Conclusion
In the present study, we developed new antibody-conjugated magnetic NPs for the detection of HBsAg using an efficient conjugation strategy. The results demonstrated that the binding capacity of Fe3O4@SiO2/NH2 was comparable with commercially available products. Our designed method for conjugating anti-HBsAg antibody to a magnetic nanoparticle opens the way to produce a high capacity of magnetic NPs.
Methods
At the first step, Fe3O4 was modified with the silica and APTES (Fe3O4@SiO2/NH2) and chitosan (Fe3O4@CS) separately. The goat anti-HBsAg antibody was activated by two different protocols: Sodium periodate and EDC-NHS. Then the resulted composites were conjugated with activated goat anti-HBsAg IgG. An external magnet collected Bio-super magnetic NPs (BSMNPs) and the remained solution was analyzed by the Bradford method to check the amount of attached antibody to the surface of BSMNPs.
Results
The findings indicated that activation of antibodies by sodium periodate method 15-17 µg antibody immobilized on 1 mg of super magnetic nanoparticles (SMNPs).

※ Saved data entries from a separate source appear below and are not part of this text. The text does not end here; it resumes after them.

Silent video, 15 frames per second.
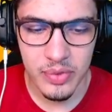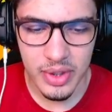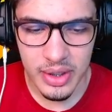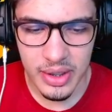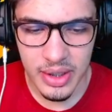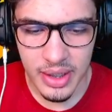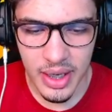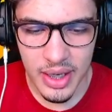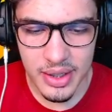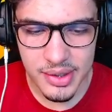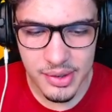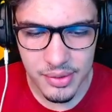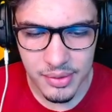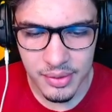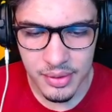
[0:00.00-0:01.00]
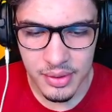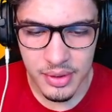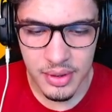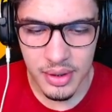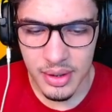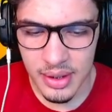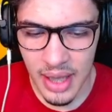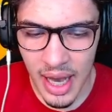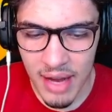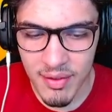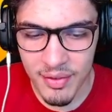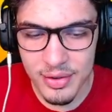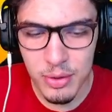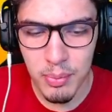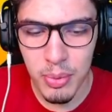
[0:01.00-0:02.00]
O que, que é isso? Tá, e vai
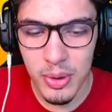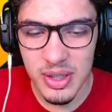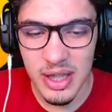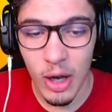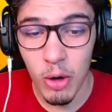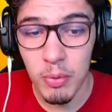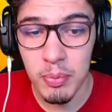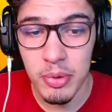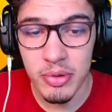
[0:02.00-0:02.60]
fazer um portal pro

However, in the EDC-NHS method, 8-10 µg of antibody was conjugated with 1 mg of SMNPs. The resulting bio-magnetic NPs were applied for interaction with the HBsAg target using enzyme-linked immunosorbent assay (ELISA). About 1 µg antigen attached to 1 mg SMNPs, which demonstrated that the fabricated materials are applicable in the detection scope of HBsAg.